Parmi d’autres œuvres et écrits de Desnica, il faut mentionner le scénario pour le film Koncert [Concert, 1954], le recueil poétique Slijepac na žalu [L’aveugle sur le rivage, 1954], la pièce dramatique Ljestve Jakovljeve [L’échelle de Jacob, 1961] ainsi que ses traductions de l’italien (B. Croce, G. Cavalcanti, G. Leopardi…), du français (A. Gide, M. Aymé, J. Paulhan) et du russe (A. S. Pouchkine, L. N. Tolstoï).

Oubliée jusqu’à présent par les éditeurs français et très peu traduite (hormis la nouvelle « L’histoire du moine à la barbe verte », le lecteur français ne peut lire que de courts extraits des Printemps d’Ivan Galeb et des Vacances d’hiver), l’œuvre de Vladan Desnica reste à découvrir en France.

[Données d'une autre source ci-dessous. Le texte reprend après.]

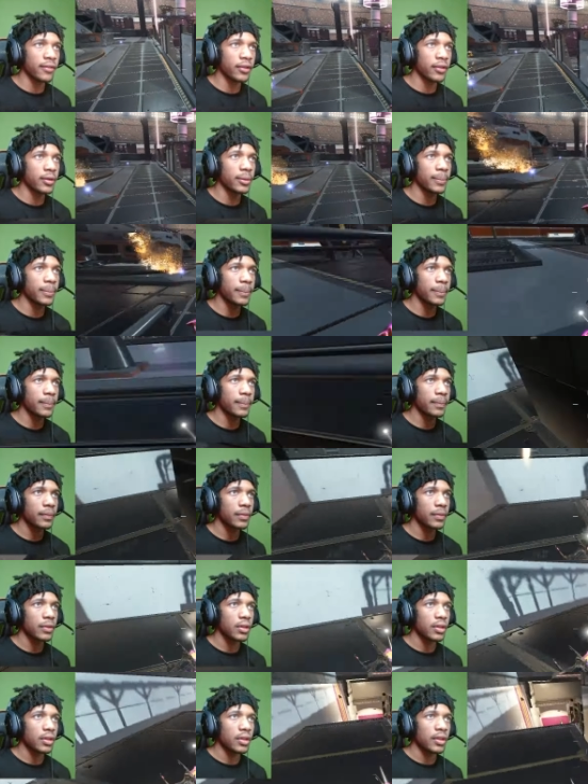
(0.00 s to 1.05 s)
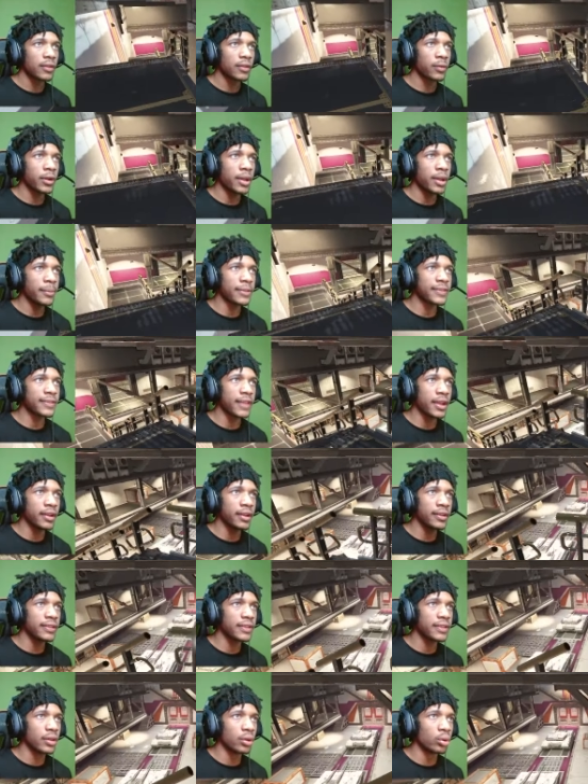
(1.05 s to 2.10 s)
here. Is one coming
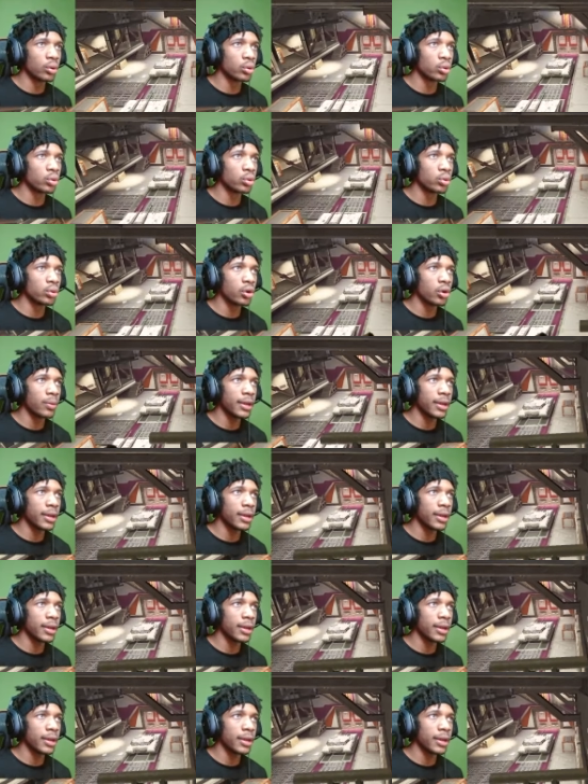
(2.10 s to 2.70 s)
stairs? No, no. Oh,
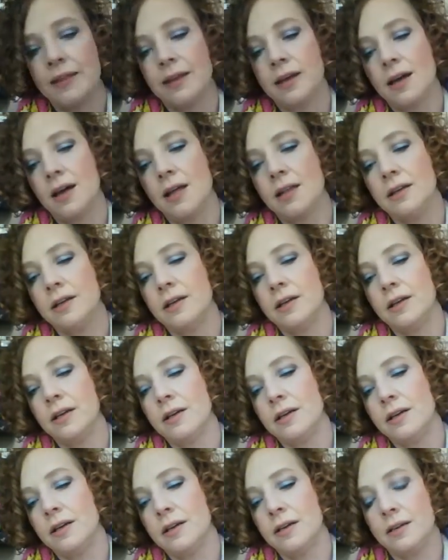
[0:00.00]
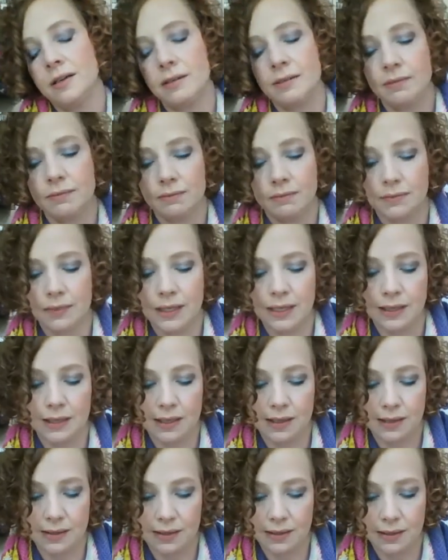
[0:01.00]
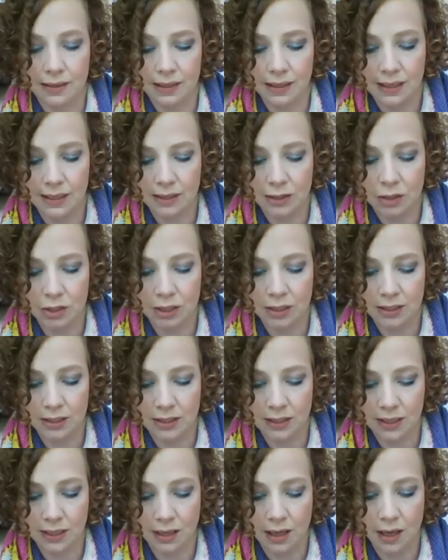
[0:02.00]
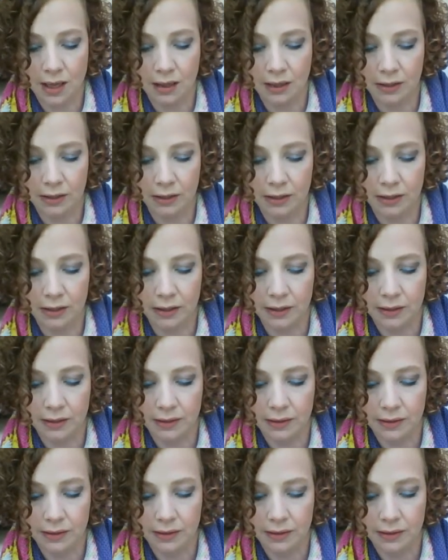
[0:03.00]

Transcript: The color is just a color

Articles en serbe : Svetlana Velmar-Janković, « Proza Vladana Desnice » [La prose de V. Desnica], Književnost, n° 11, 1956, p. 442–449 ; Stanko. Korać, Svijet, ljudi i realizam Vladana Desnice [Le monde, les hommes, et le réalisme de V. Desnica], SKZ, Belgrade, 1972 ; Radivoje Mikić, Proljeća Ivana Galeba V. Desnice [Les Printemps d’Ivan Galeb de Vladan Desnica], Zavod za udžbenike i nastavna sredstva, Belgrade, 1985 ; Jovan Radulović et Dušan Ivanić (dir.), Književno delo Vladana Desnice [L'oeuvre littéraire de Vladan Desnica], Biblioteka grada Beograda, Belgrade, 2007, p. 294 ; Drago Roksandić, Iluzije slobode : ogledi o Vladanu Desnici [Les illusions de la liberté : essais sur V. Desnica], Politička kultura, Zagreb, 2018.  p. 251.